__DIRECTIONS__
Give the entries below again, word for word, and leave out the images.

__EXTRACTED INFORMATION__
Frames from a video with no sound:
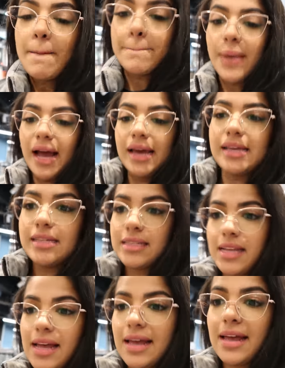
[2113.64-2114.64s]

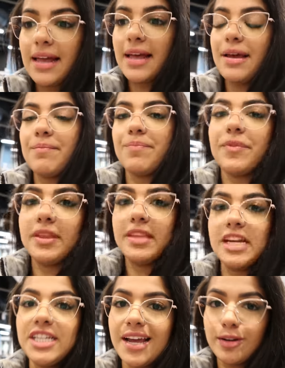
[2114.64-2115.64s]
Mas é,
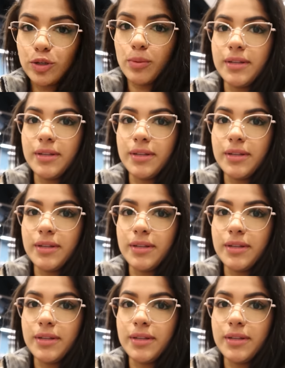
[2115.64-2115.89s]
deixem aí nos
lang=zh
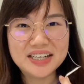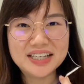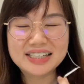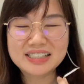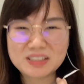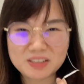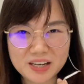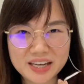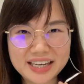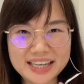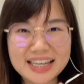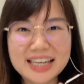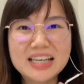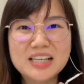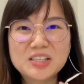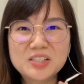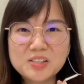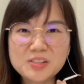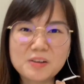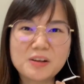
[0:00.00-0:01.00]
所以
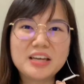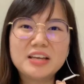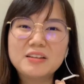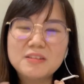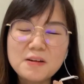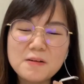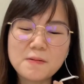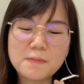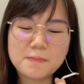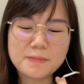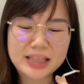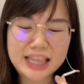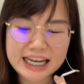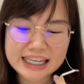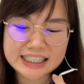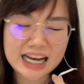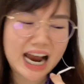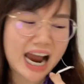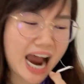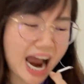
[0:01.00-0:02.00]
水对我们来
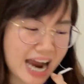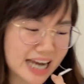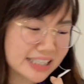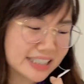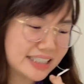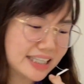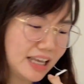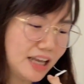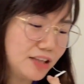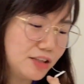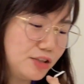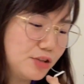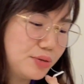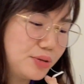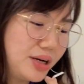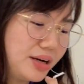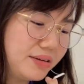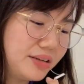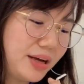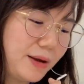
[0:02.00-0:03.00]
讲还是很重
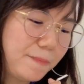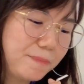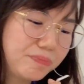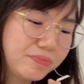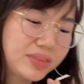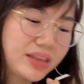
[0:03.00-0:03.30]
要的。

__SOLUTION__
Frames from a video with no sound:
[2113.64-2114.64s]

[2114.64-2115.64s]
Mas é,
[2115.64-2115.89s]
deixem aí nos
lang=zh
[0:00.00-0:01.00]
所以
[0:01.00-0:02.00]
水对我们来
[0:02.00-0:03.00]
讲还是很重
[0:03.00-0:03.30]
要的。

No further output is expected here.